In many ways, my years as an optician prepared me for this shift. Working at a small scale with precision tools suddenly felt natural, especially after spending years working with a company that specialized in restoring and preserving antique eyewear. That experience taught me how to fit, adjust, and repair delicate materials, including gold-filled wire—common in eyewear made before the 1970s. My sculptural practice has shifted from large-scale installations that the body moves through to intimate objects of adornment that live on the body, but the core ideas of form, balance, and physical experience remain the same.

We all face challenges, but looking back would you describe it as a relatively smooth road?
In many ways, the act of making jewelry came naturally to me, and that clarity is what eventually allowed me to commit to it. Finding it, however, was not easy at all. I had to give myself permission—and time—to make something purely for myself before I could stumble into this path. Opticianry had always been reliable and safe, which made leaving it both difficult and intimidating.

There’s a bit of irony in that decision. One piece of history I learned in my training is that eyewear remained largely undecorated until the Great Depression, when jewelers moved into opticianry because even in hard times, people still need glasses. I often laugh thinking about the fact that I left opticianry during the greatest period of uncertainty in my lifetime to make jewelry.

Today, my biggest ongoing challenge is financial stability. Each market is a risk, and each month carries some level of uncertainty. That reality isn’t unique to me—it’s something I share with many working artists, both contemporary and historical. Learning to live within that uncertainty, while continuing to make meaningful work, has been one of the most challenging and humbling parts of this path.

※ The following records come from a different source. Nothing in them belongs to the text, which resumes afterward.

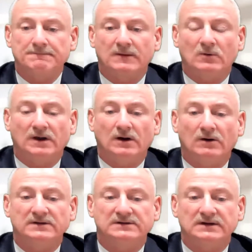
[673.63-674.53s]
what I
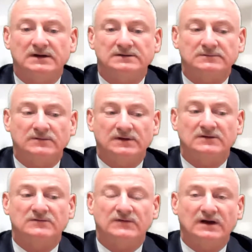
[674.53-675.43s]
always say is with an
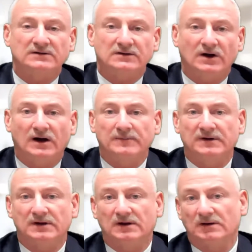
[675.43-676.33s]
advanced
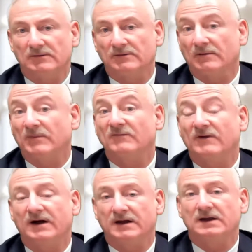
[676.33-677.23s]
copy
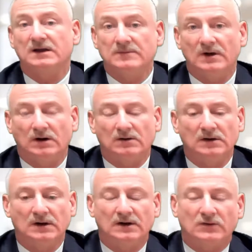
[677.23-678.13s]
via email.
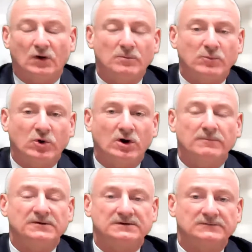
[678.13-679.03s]
The whole
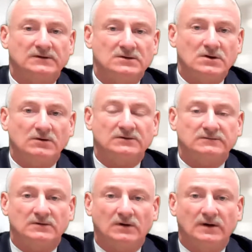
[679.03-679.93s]
purpose of the notice
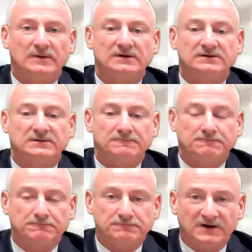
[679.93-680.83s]
requirement is to
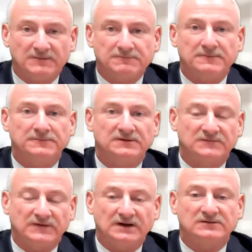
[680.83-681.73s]
give people an
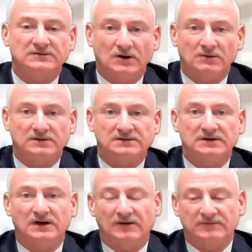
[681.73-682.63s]
advance notice
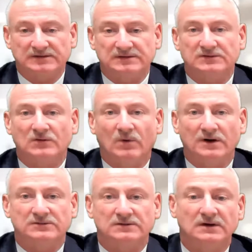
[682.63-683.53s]
of a
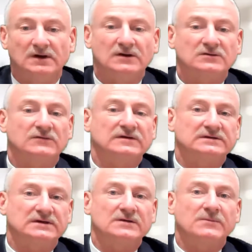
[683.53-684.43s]
situation. So if you
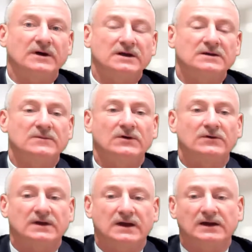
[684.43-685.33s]
send it by email,
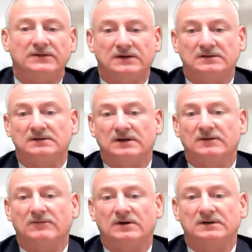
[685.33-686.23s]
they can't then
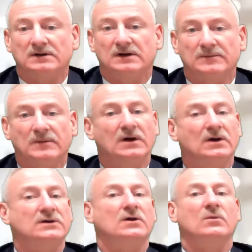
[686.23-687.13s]
later on claim,
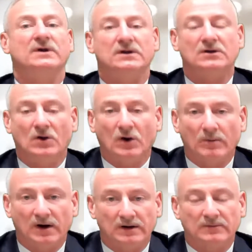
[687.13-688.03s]
we didn't know
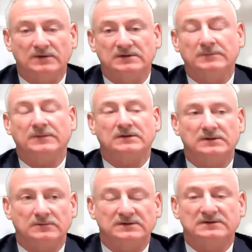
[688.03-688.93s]
about it. We
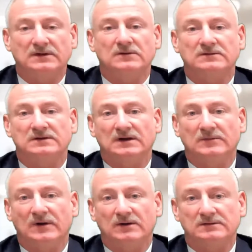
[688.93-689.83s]
typically would send those
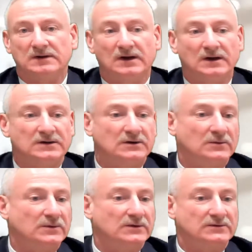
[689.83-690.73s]
emails,
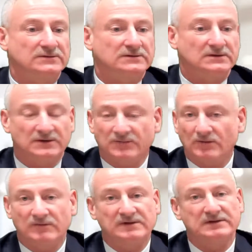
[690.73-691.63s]
with a
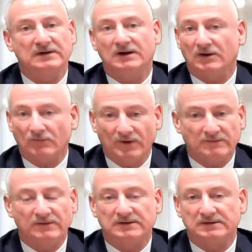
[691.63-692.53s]
delivery receipt and a
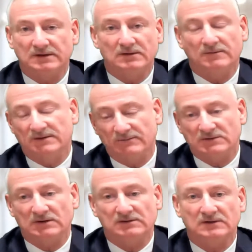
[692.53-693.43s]
red receipt. No one ever
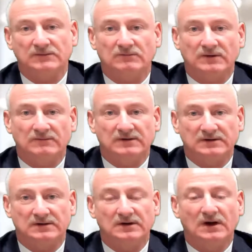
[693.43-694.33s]
checks off the red
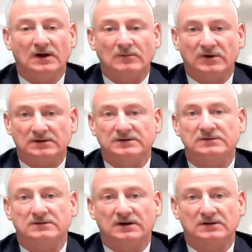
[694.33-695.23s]
receipt, but at least
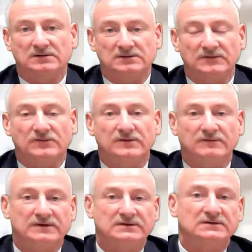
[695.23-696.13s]
you'll get a delivery
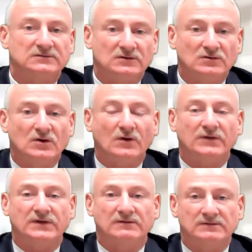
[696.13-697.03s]
receipt so you know
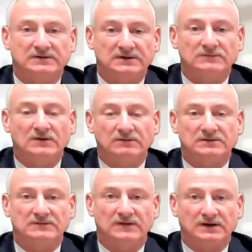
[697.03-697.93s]
that they received
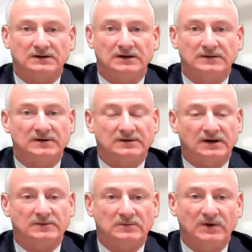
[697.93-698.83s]
notice of that claim on a
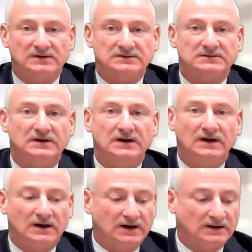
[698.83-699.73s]
timely basis
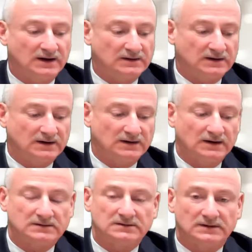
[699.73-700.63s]
and that
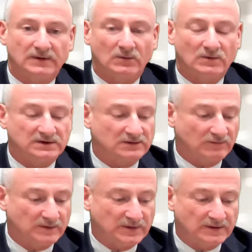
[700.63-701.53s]
it went to the
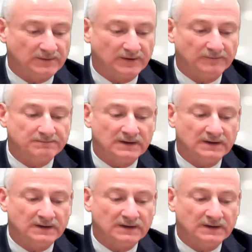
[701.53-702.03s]
right people.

Thanks for sharing that. So, maybe next you can tell us a bit more about your work?
I create modern jewelry using exotic hardwoods, blurring the line between art and fashion. Rather than treating wood as an accent material, I use it as the foundation of each piece, approaching jewelry through a sculptural lens. Every form is shaped and finished entirely by hand, achieving a smooth, high-polished surface that is often mistaken for stone. I work intuitively with the grain, considering every angle to create depth, balance, and dimension.

I also fabricate custom clasps and metal components in precious metals, ensuring the construction matches the integrity and longevity of the materials themselves. What I’m most proud of is how the work challenges common assumptions about wood jewelry. By emphasizing precision, durability, and refinement, my pieces reframe wood as a material capable of standing alongside more traditional fine adornment—offering a distinctive, tactile form of wearable art.

We’d love to hear about how you think about risk taking?
I don’t naturally think of myself as a risk-taker, but I do believe deeply in the importance of measured risk as a catalyst for growth. For me, complacency is the greatest risk of all. Staying too comfortable can quietly limit both creative and personal potential, so I try to remain open to change even when it feels unsettling.

Leaving opticianry was my most significant risk. I knew for years that the work no longer aligned with the life or practice I wanted, but its stability made it difficult to walk away. The global uncertainty of that moment paradoxically gave me permission to step outside the safety of a reliable office job and into the unknown.

Today, I approach risk in smaller, intentional ways. Each quarter, I set aside time to experiment—testing new forms or developing designs without knowing where they’ll lead. It’s a reminder that avoiding risk entirely can be its own kind of failure. I can’t imagine returning to a life where my energy was so depleted by work that there was nothing left for making. Creating isn’t separate from my life—it’s essential to it.